++++ SUPPLIED RECORDS
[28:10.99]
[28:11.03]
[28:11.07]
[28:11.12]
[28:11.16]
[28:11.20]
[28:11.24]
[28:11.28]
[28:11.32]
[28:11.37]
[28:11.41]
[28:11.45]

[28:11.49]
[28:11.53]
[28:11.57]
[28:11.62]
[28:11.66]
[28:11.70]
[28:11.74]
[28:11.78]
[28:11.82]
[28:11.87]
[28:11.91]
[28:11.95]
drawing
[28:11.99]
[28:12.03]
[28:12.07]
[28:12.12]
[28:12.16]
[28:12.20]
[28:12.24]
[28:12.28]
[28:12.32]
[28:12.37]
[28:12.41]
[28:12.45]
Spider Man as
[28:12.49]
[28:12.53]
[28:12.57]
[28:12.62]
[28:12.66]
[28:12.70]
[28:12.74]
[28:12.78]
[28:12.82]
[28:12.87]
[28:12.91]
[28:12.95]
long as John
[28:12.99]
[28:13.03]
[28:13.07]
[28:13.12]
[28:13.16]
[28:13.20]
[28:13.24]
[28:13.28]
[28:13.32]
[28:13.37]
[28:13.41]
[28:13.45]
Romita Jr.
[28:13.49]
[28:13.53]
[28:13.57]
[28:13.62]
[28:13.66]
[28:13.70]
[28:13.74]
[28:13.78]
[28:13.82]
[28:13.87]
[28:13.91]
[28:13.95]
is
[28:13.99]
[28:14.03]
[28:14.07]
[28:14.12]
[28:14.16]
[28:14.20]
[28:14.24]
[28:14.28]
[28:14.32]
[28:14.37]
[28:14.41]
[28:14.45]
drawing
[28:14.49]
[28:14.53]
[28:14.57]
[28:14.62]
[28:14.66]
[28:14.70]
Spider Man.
++++++++
DESCRIPTION OF THE TASK —
Once more, write out all the data exactly.

RESPONSE AREA —
[28:10.99]
[28:11.03]
[28:11.07]
[28:11.12]
[28:11.16]
[28:11.20]
[28:11.24]
[28:11.28]
[28:11.32]
[28:11.37]
[28:11.41]
[28:11.45]

[28:11.49]
[28:11.53]
[28:11.57]
[28:11.62]
[28:11.66]
[28:11.70]
[28:11.74]
[28:11.78]
[28:11.82]
[28:11.87]
[28:11.91]
[28:11.95]
drawing
[28:11.99]
[28:12.03]
[28:12.07]
[28:12.12]
[28:12.16]
[28:12.20]
[28:12.24]
[28:12.28]
[28:12.32]
[28:12.37]
[28:12.41]
[28:12.45]
Spider Man as
[28:12.49]
[28:12.53]
[28:12.57]
[28:12.62]
[28:12.66]
[28:12.70]
[28:12.74]
[28:12.78]
[28:12.82]
[28:12.87]
[28:12.91]
[28:12.95]
long as John
[28:12.99]
[28:13.03]
[28:13.07]
[28:13.12]
[28:13.16]
[28:13.20]
[28:13.24]
[28:13.28]
[28:13.32]
[28:13.37]
[28:13.41]
[28:13.45]
Romita Jr.
[28:13.49]
[28:13.53]
[28:13.57]
[28:13.62]
[28:13.66]
[28:13.70]
[28:13.74]
[28:13.78]
[28:13.82]
[28:13.87]
[28:13.91]
[28:13.95]
is
[28:13.99]
[28:14.03]
[28:14.07]
[28:14.12]
[28:14.16]
[28:14.20]
[28:14.24]
[28:14.28]
[28:14.32]
[28:14.37]
[28:14.41]
[28:14.45]
drawing
[28:14.49]
[28:14.53]
[28:14.57]
[28:14.62]
[28:14.66]
[28:14.70]
Spider Man.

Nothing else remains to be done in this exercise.